══ Source data ══
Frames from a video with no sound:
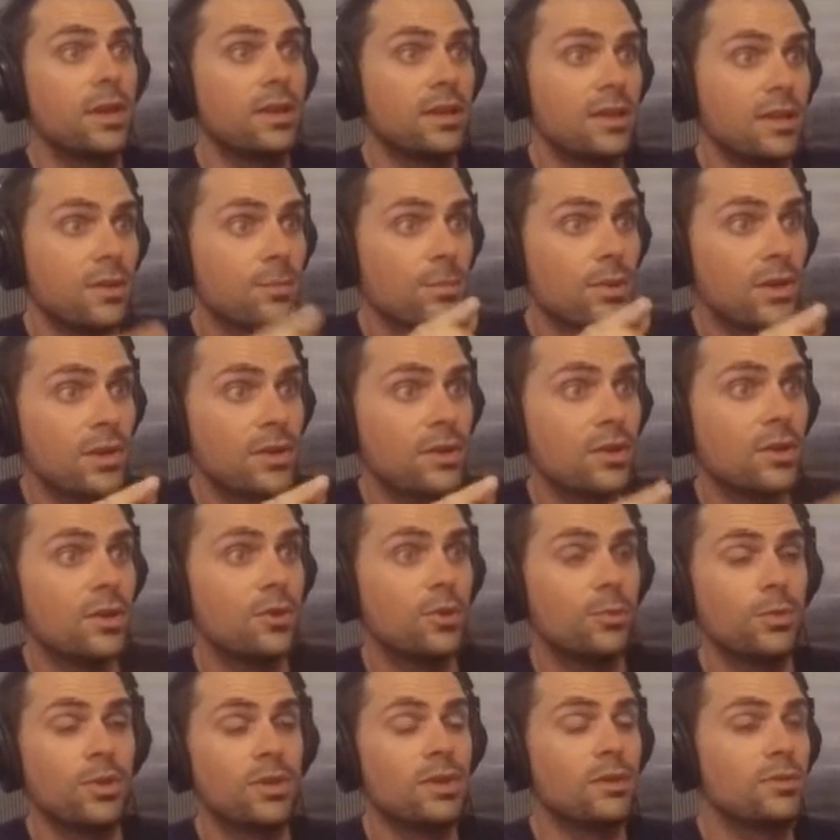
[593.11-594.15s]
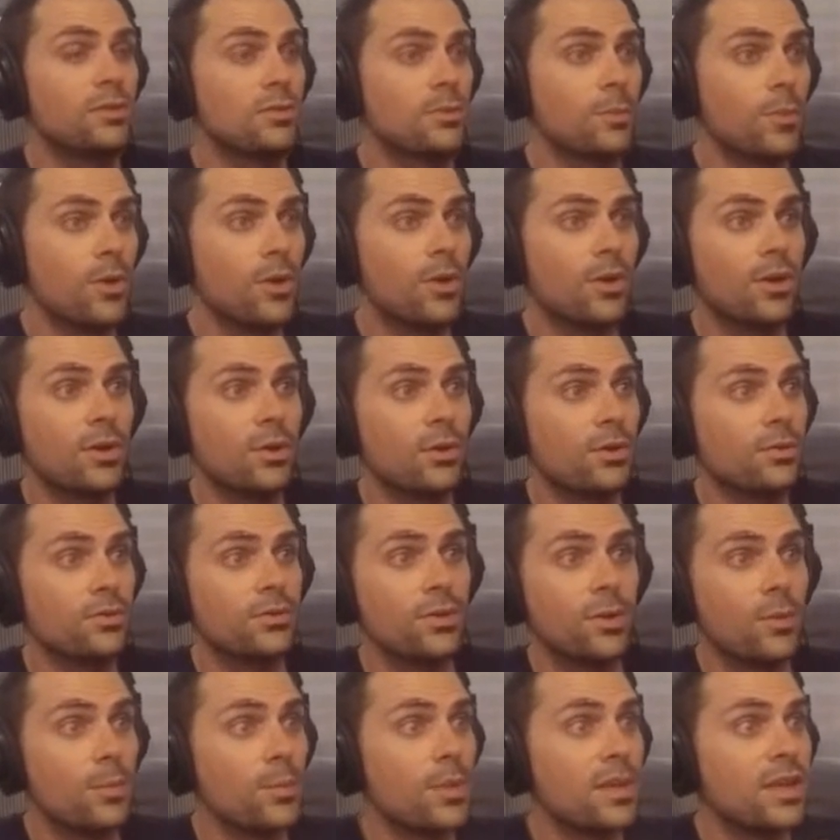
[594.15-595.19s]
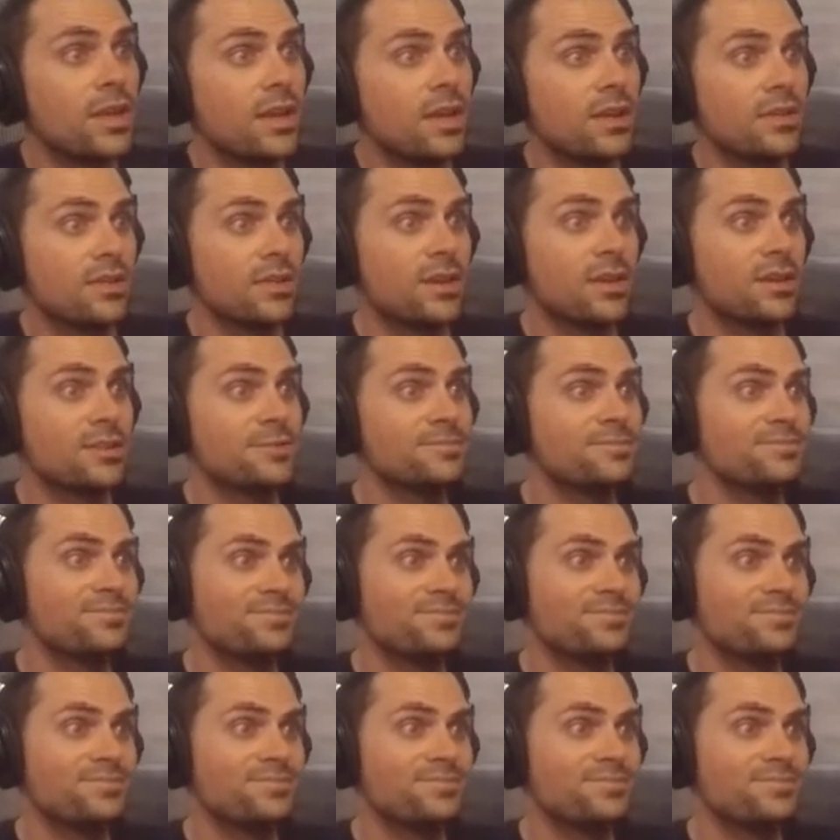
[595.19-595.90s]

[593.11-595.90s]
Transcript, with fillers: I need a big goal because small goals don't mean anything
═══
◆ Directions for this task: Word for word, restate each line above, minus its pictures.

◆ Completed exercise:
Frames from a video with no sound:
[593.11-594.15s]
[594.15-595.19s]
[595.19-595.90s]

[593.11-595.90s]
Transcript, with fillers: I need a big goal because small goals don't mean anything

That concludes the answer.